Exercise
A single number is required: how many lines in the entries hold the word "frames".

+++ Extracted data +++

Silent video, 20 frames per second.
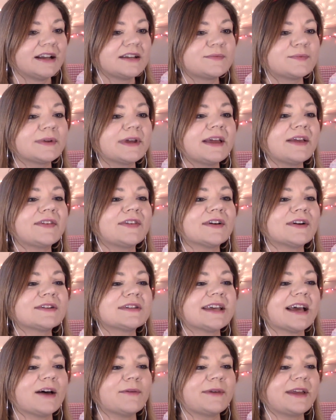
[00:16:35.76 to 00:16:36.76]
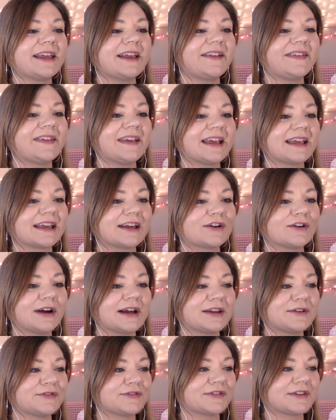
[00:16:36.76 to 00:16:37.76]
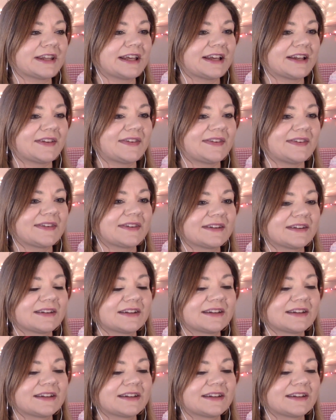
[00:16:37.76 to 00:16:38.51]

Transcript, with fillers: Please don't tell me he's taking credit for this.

+++
+++ Extracted data +++

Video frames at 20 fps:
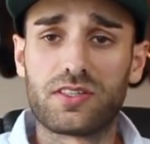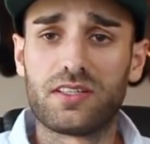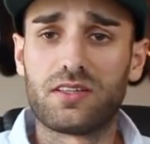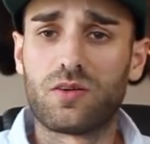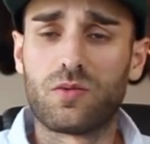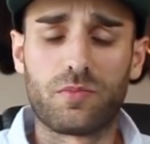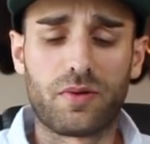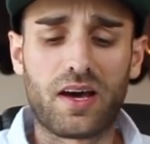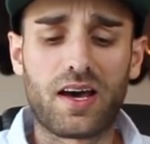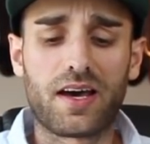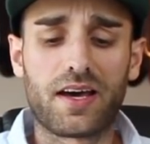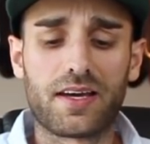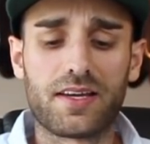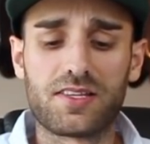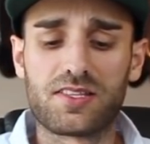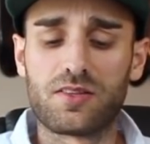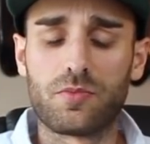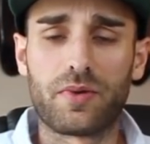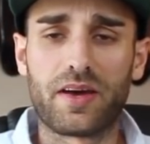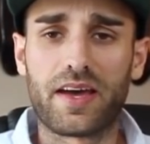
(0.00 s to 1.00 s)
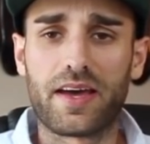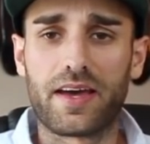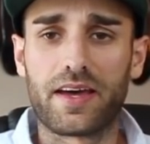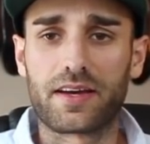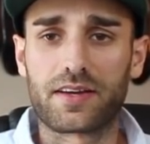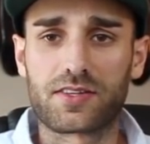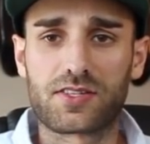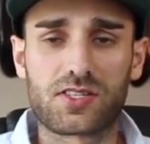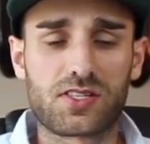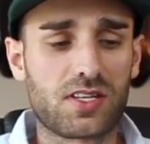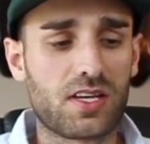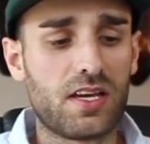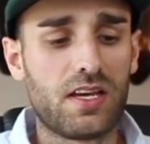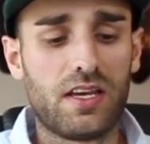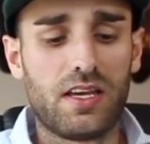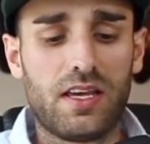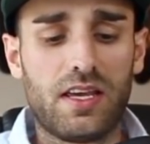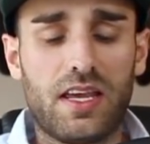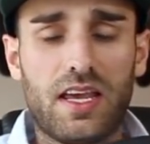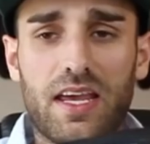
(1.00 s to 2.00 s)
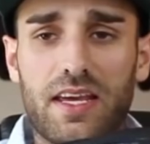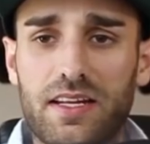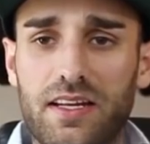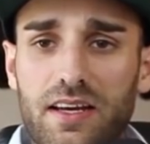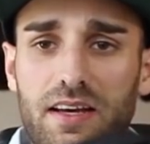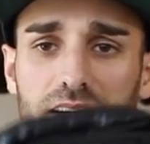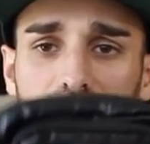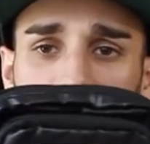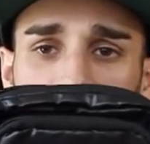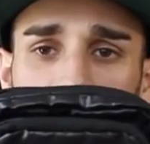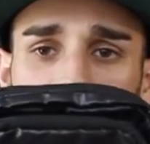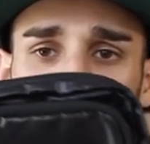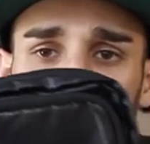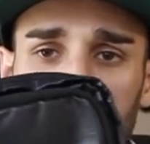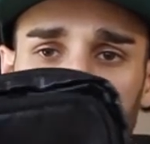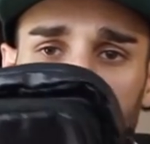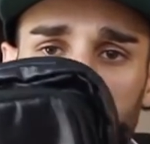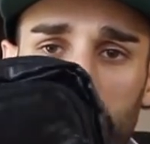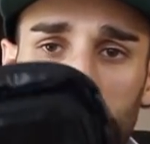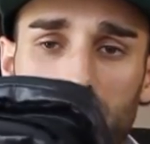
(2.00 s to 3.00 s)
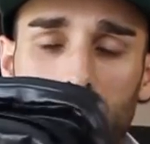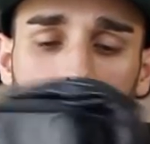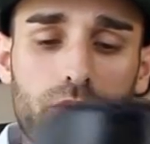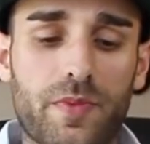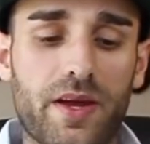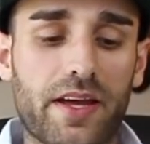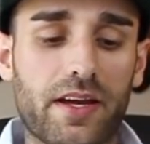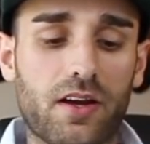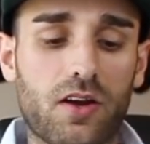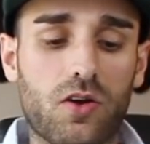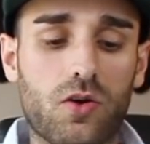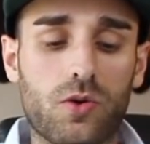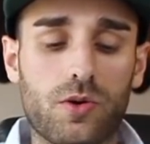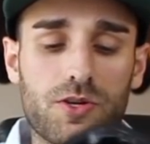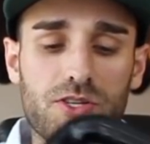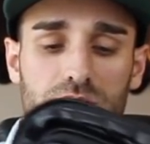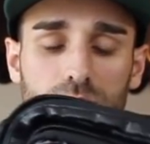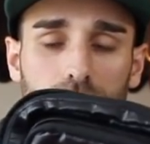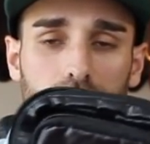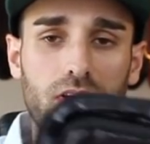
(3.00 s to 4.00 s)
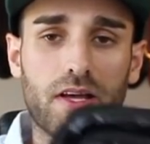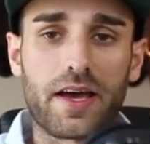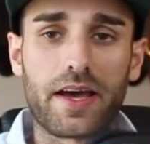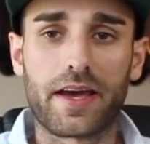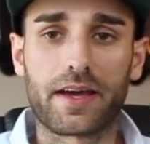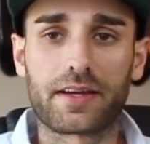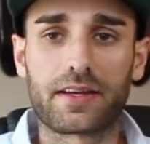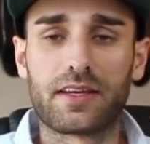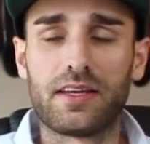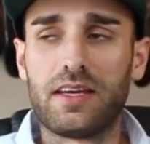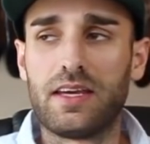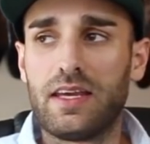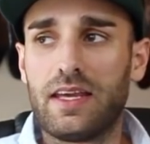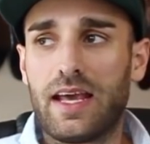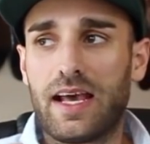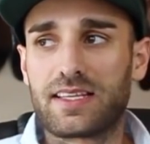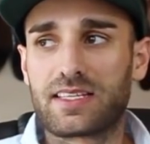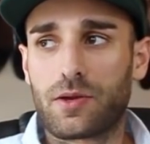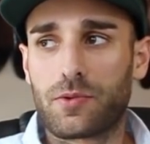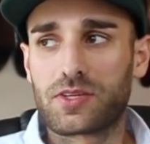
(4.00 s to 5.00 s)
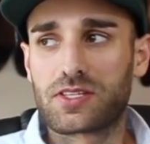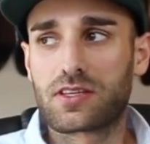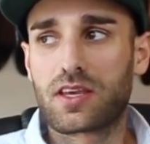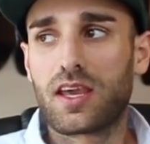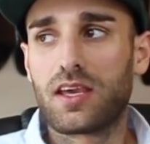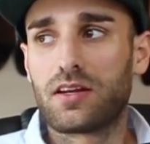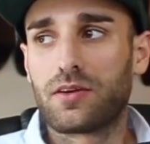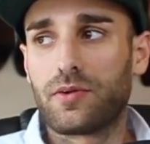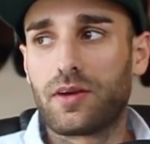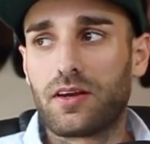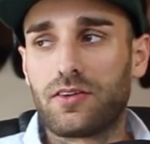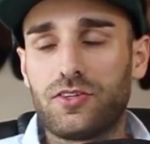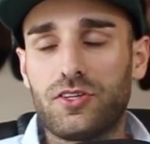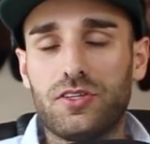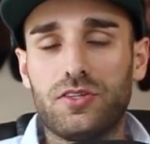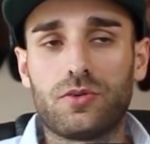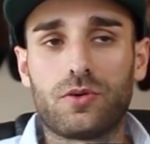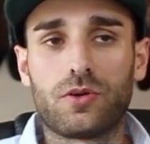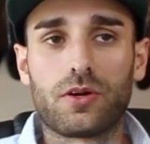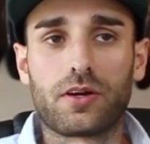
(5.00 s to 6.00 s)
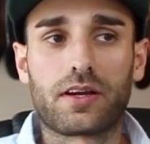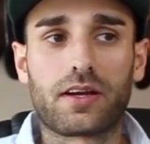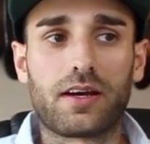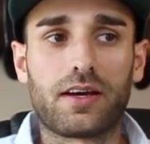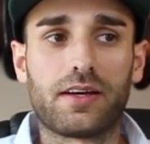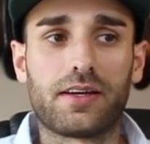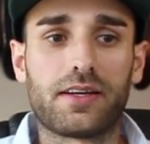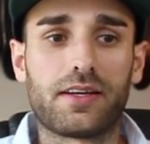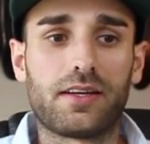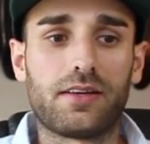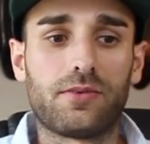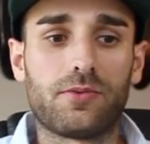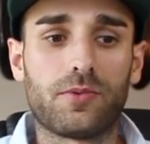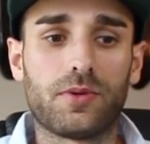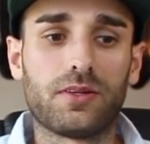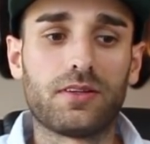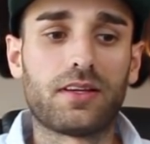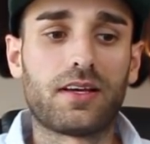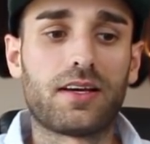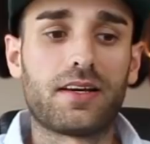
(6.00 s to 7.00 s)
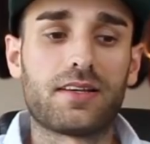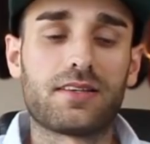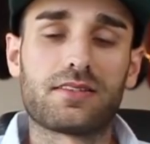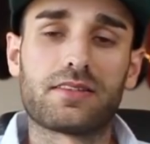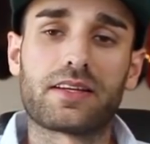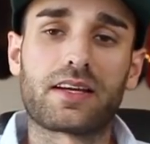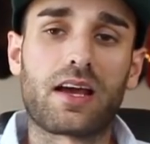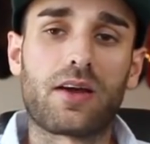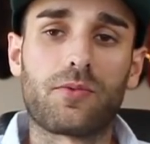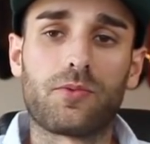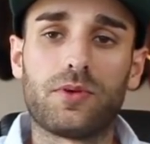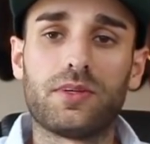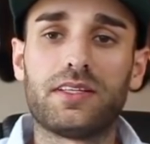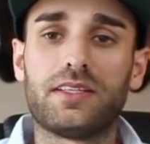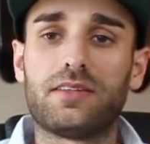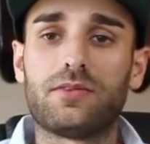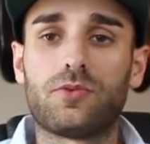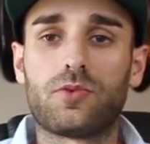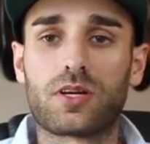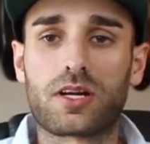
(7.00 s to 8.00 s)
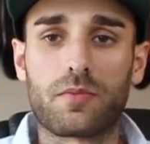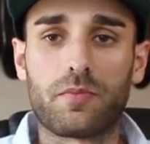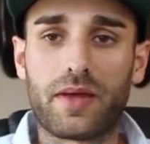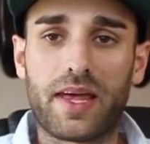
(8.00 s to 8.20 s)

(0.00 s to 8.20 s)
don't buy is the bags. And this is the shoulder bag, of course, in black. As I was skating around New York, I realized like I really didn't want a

+++

Finished task
2